We urge you to attend this Institute for Policy Studies event, where we’ll celebrate two of the great student leaders of our time. They are Camila Vallejo and Noam Titelman. These two dynamos have led hundreds of thousands of Chileans into the streets to demand free higher education.

IPS is bringing them to the United States to tour college campuses and brainstorm about common strategies with student leaders here who are fighting the student debt trap and tuition hikes that are making college diplomas out-of-reach for too many Americans. We will honor them with the international Letelier-Moffitt award at the Carnegie Institution for Science on October 17, and we invite you to join us at this new venue, located at 1530 P Street, NW, for our biggest yearly event. Buy your tickets now for our early-bird discount, and spread the word.

Our dynamic domestic Letelier-Moffitt awardee this year is a group whose members put their bodies on the line to stop home foreclosures. Boston-based City Life/Vida Urbana brings dozens of activists to the homes of people who banks have slated for eviction. They stay with these families until the banks renegotiate. This incredibly effective movement is spreading across Massachusetts and into Rhode Island. Its victories build public and political pressure that drives legislative reform, and sparks similar campaigns. We’ll bring several City Life/Vida Urbana leaders to Washington to meet with anti-foreclosure activists.

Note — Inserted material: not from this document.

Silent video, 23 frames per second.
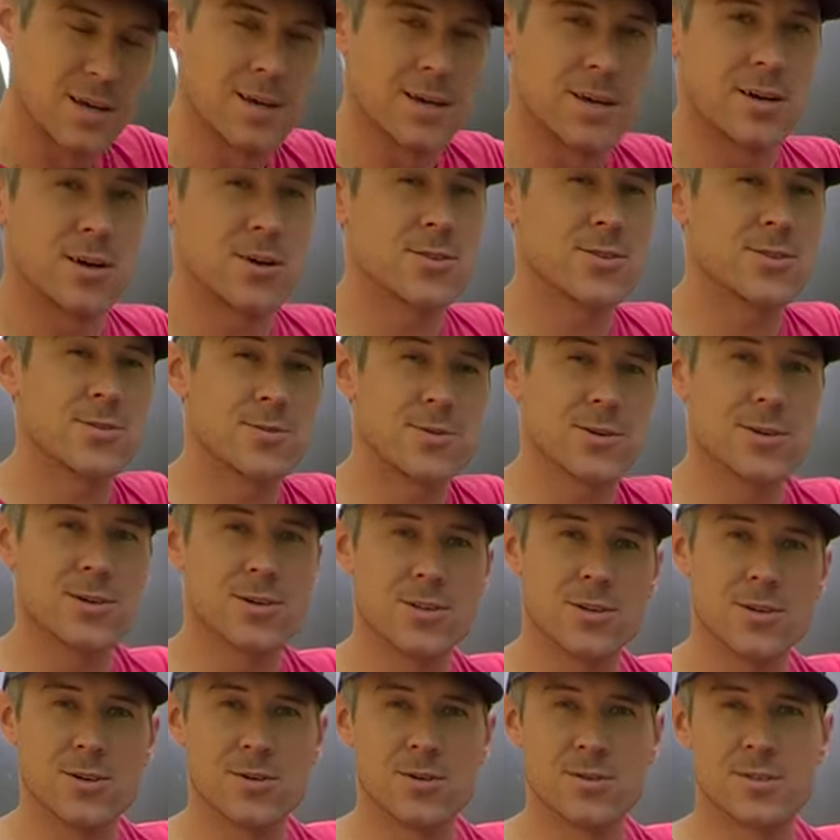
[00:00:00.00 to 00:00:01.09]
it also
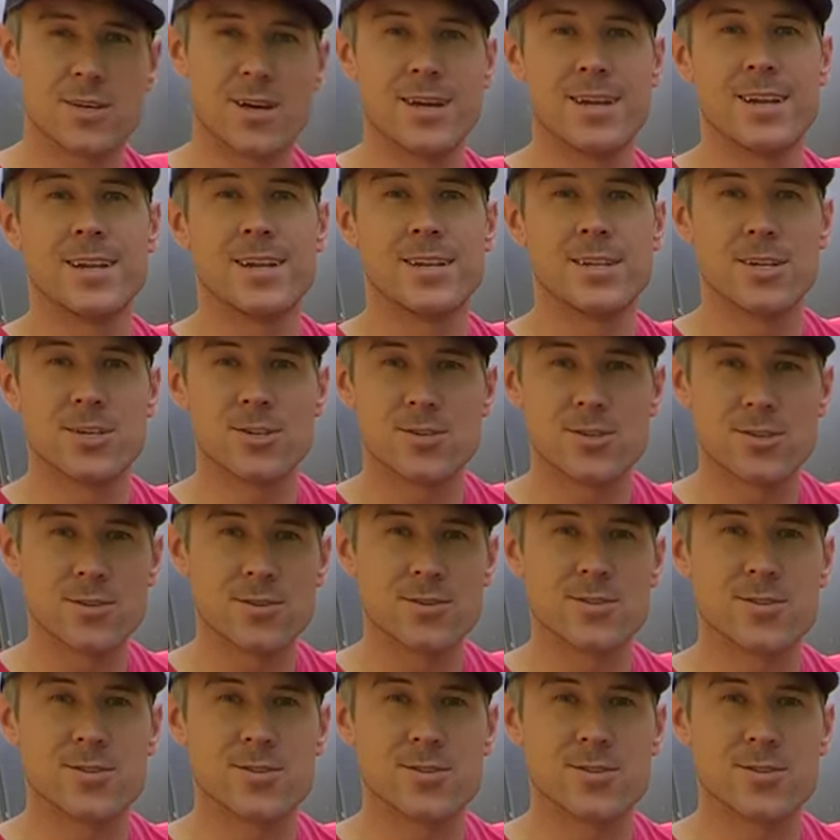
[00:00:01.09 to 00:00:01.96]
includes an additional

We also invite you to join us September 23, at 10 a.m. at our yearly outdoor memorial service as we honor the legacies of Orlando Letelier, the former Chilean ambassador, and Ronni Moffitt, a young IPS colleague. Orlando and Ronni were on their way to work at the Institute in 1976 when they were assassinated in a car bombing on Massachusetts Avenue, near Sheridan Circle. The bomb, planted by agents of Augusto Pinochet’s dictatorship, brutally took their lives but not the memory of their contributions to the quest for equality and justice through reason, not violence. For more than three decades, the pursuit of justice for their murders has been a symbol of hope for victims of tyranny everywhere.

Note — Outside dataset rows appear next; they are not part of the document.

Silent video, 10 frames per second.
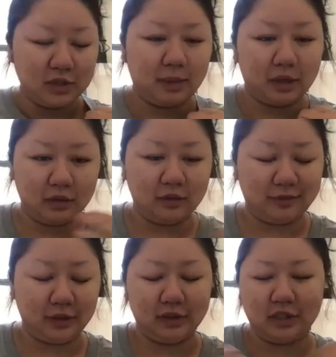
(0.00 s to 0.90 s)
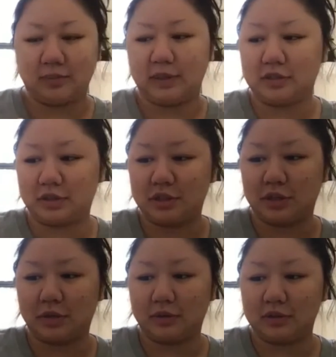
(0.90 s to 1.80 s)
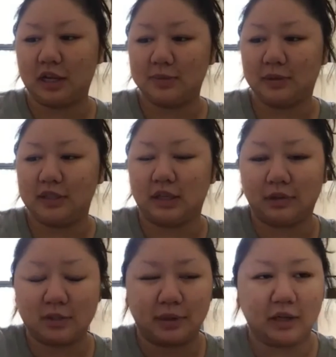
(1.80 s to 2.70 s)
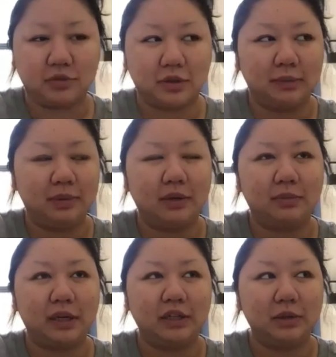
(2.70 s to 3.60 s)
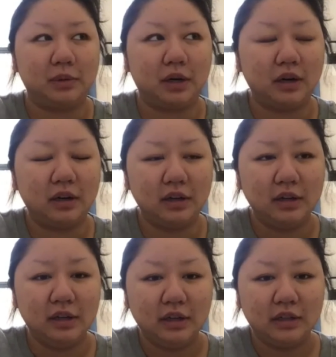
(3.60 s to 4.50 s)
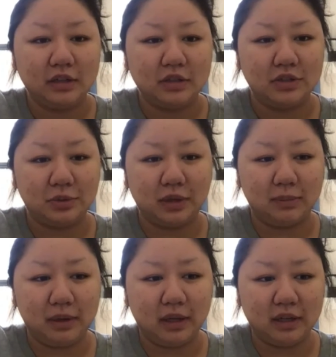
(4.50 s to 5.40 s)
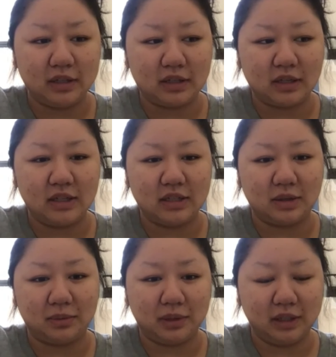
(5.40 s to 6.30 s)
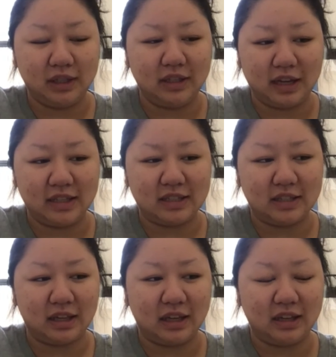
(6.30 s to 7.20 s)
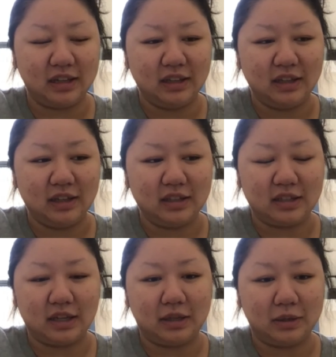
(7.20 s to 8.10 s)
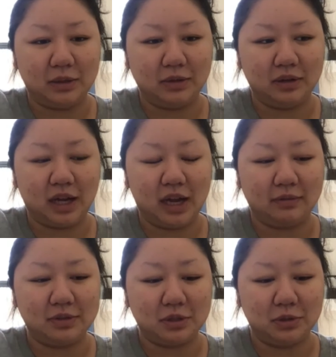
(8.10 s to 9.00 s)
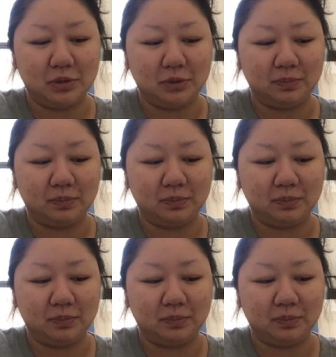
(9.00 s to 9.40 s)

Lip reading: am I going to fill in this research? So that's pretty self-explanatory. But when you are doing media studies, the really nice thing is that you don't have to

Every year the human rights community, friends, family, colleagues, and supporters gather in remembrance of these tragic assassinations. This moving program takes place at Sheridan Circle, in Northwest Washington, D.C., and ends with the collective laying of flowers on the Letelier-Moffitt memorial plaque across the street.

We hope you can join us at the October 17 reception and awards ceremony or the September 23 memorial service at Sheridan Circle. Or both!